The expected response is the complete listing below, restated exactly, with its pictures omitted.
——
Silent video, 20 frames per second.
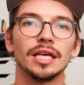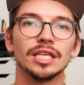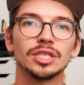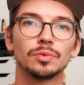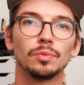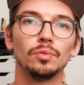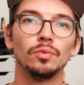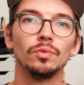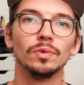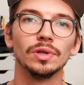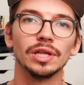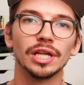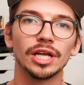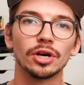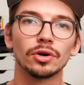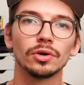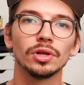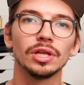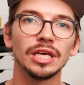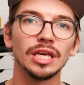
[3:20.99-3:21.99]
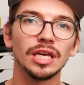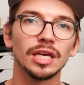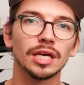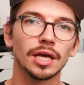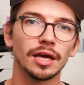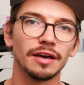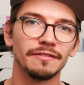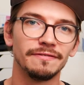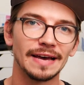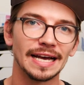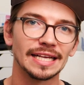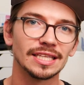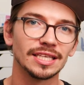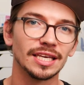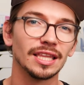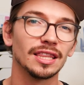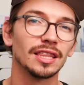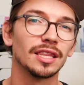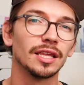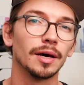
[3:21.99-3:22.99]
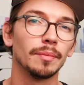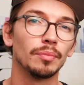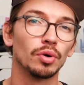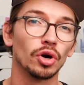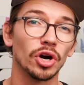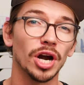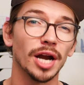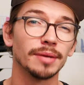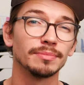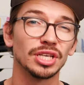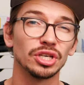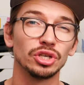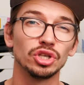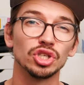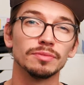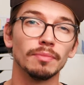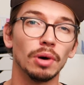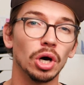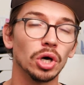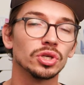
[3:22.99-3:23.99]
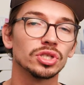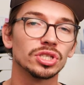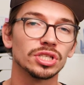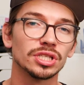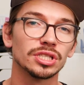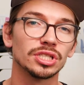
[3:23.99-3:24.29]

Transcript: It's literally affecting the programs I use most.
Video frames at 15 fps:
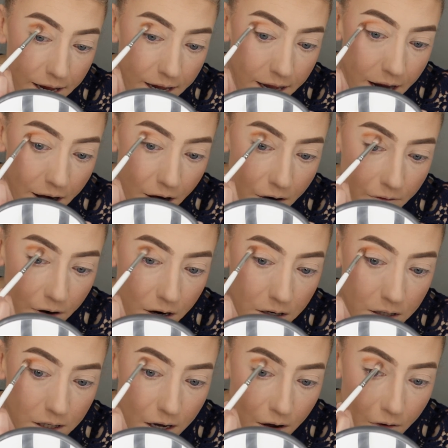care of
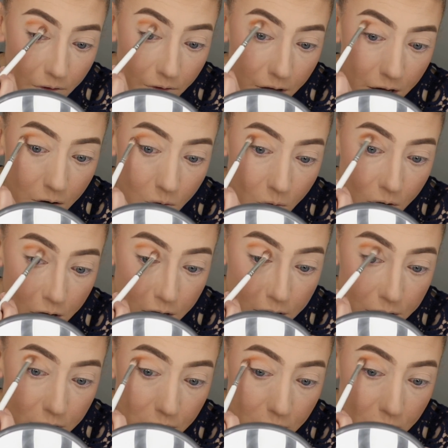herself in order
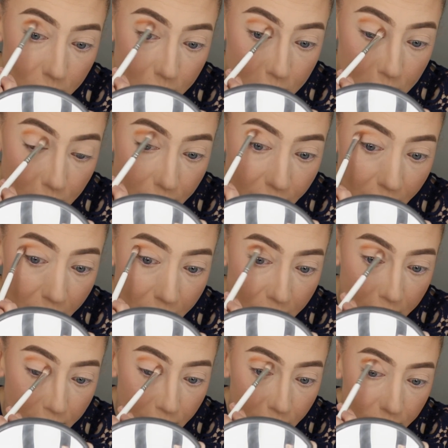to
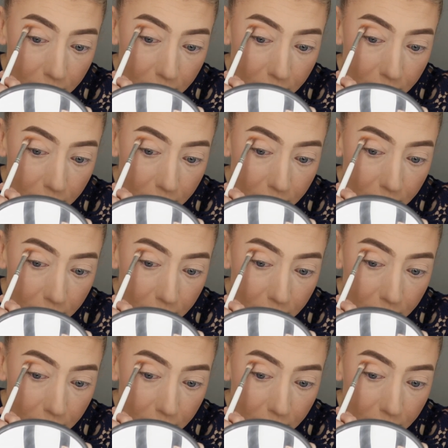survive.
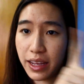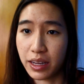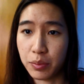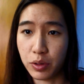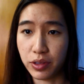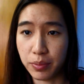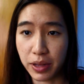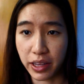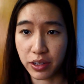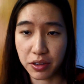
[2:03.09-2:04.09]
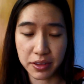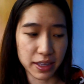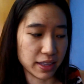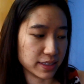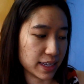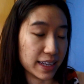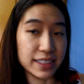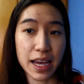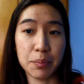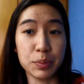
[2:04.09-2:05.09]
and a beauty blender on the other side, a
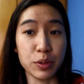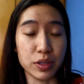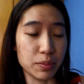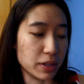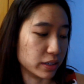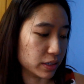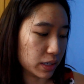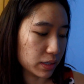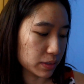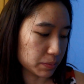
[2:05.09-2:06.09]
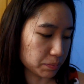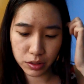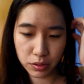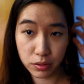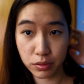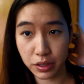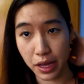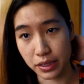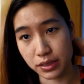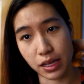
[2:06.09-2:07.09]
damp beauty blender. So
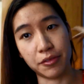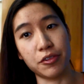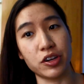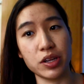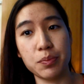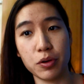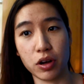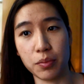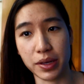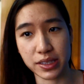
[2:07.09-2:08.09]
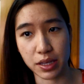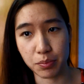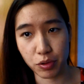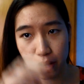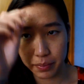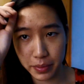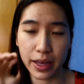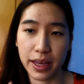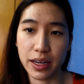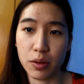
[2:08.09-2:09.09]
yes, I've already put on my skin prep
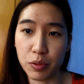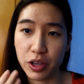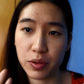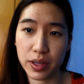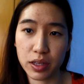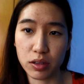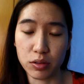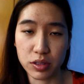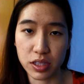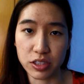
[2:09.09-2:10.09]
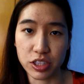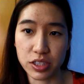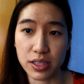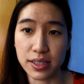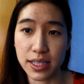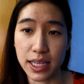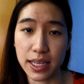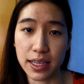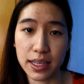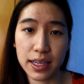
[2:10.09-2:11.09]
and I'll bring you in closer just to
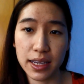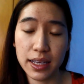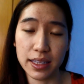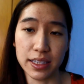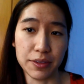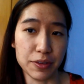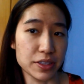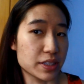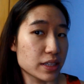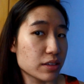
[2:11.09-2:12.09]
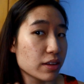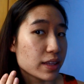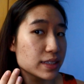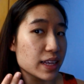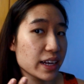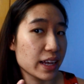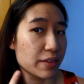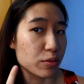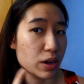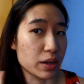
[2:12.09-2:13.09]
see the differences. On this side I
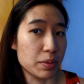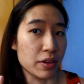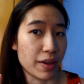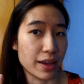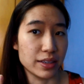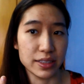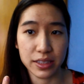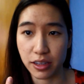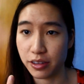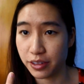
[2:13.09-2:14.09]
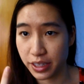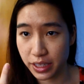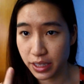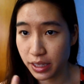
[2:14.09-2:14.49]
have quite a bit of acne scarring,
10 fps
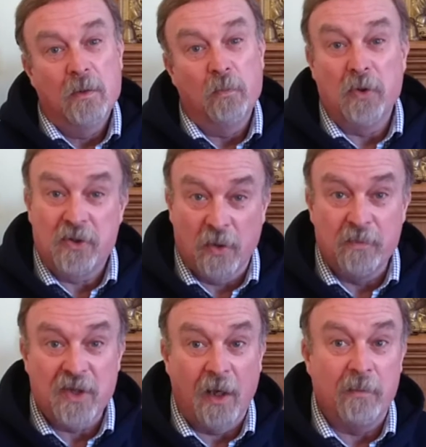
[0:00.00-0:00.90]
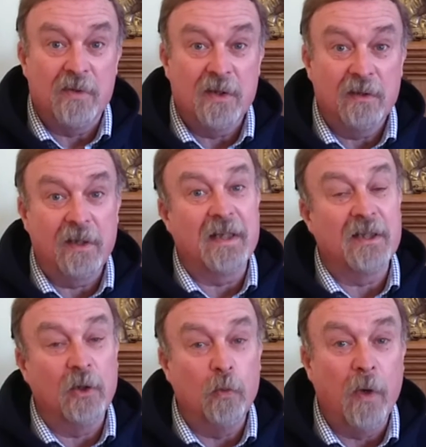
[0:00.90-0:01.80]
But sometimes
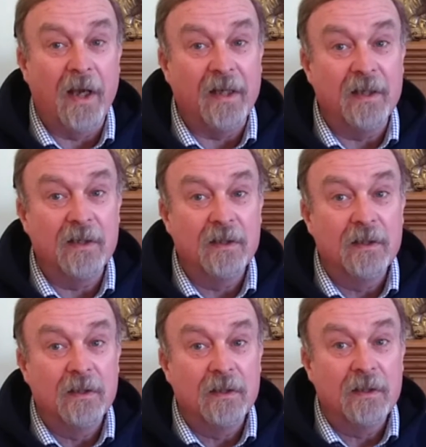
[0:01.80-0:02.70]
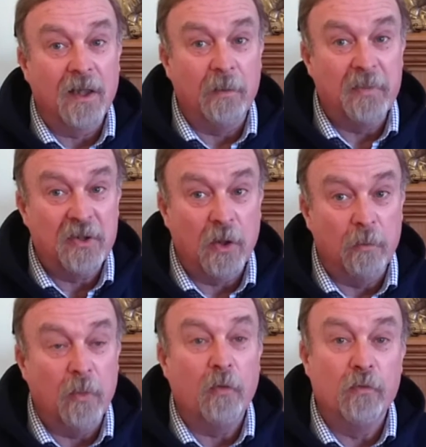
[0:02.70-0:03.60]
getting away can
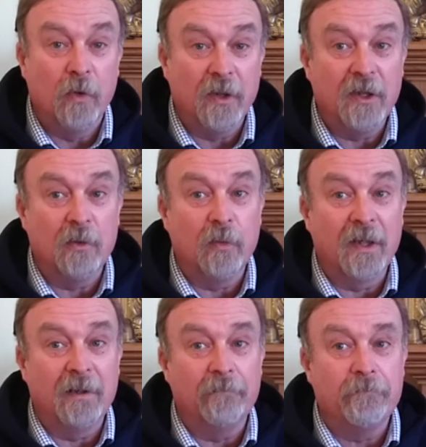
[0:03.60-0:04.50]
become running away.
——
● **COMPLETED TASK**
Silent video, 20 frames per second.
[3:20.99-3:21.99]
[3:21.99-3:22.99]
[3:22.99-3:23.99]
[3:23.99-3:24.29]

Transcript: It's literally affecting the programs I use most.
Video frames at 15 fps:
care of
herself in order
to
survive.
[2:03.09-2:04.09]
[2:04.09-2:05.09]
and a beauty blender on the other side, a
[2:05.09-2:06.09]
[2:06.09-2:07.09]
damp beauty blender. So
[2:07.09-2:08.09]
[2:08.09-2:09.09]
yes, I've already put on my skin prep
[2:09.09-2:10.09]
[2:10.09-2:11.09]
and I'll bring you in closer just to
[2:11.09-2:12.09]
[2:12.09-2:13.09]
see the differences. On this side I
[2:13.09-2:14.09]
[2:14.09-2:14.49]
have quite a bit of acne scarring,
10 fps
[0:00.00-0:00.90]
[0:00.90-0:01.80]
But sometimes
[0:01.80-0:02.70]
[0:02.70-0:03.60]
getting away can
[0:03.60-0:04.50]
become running away.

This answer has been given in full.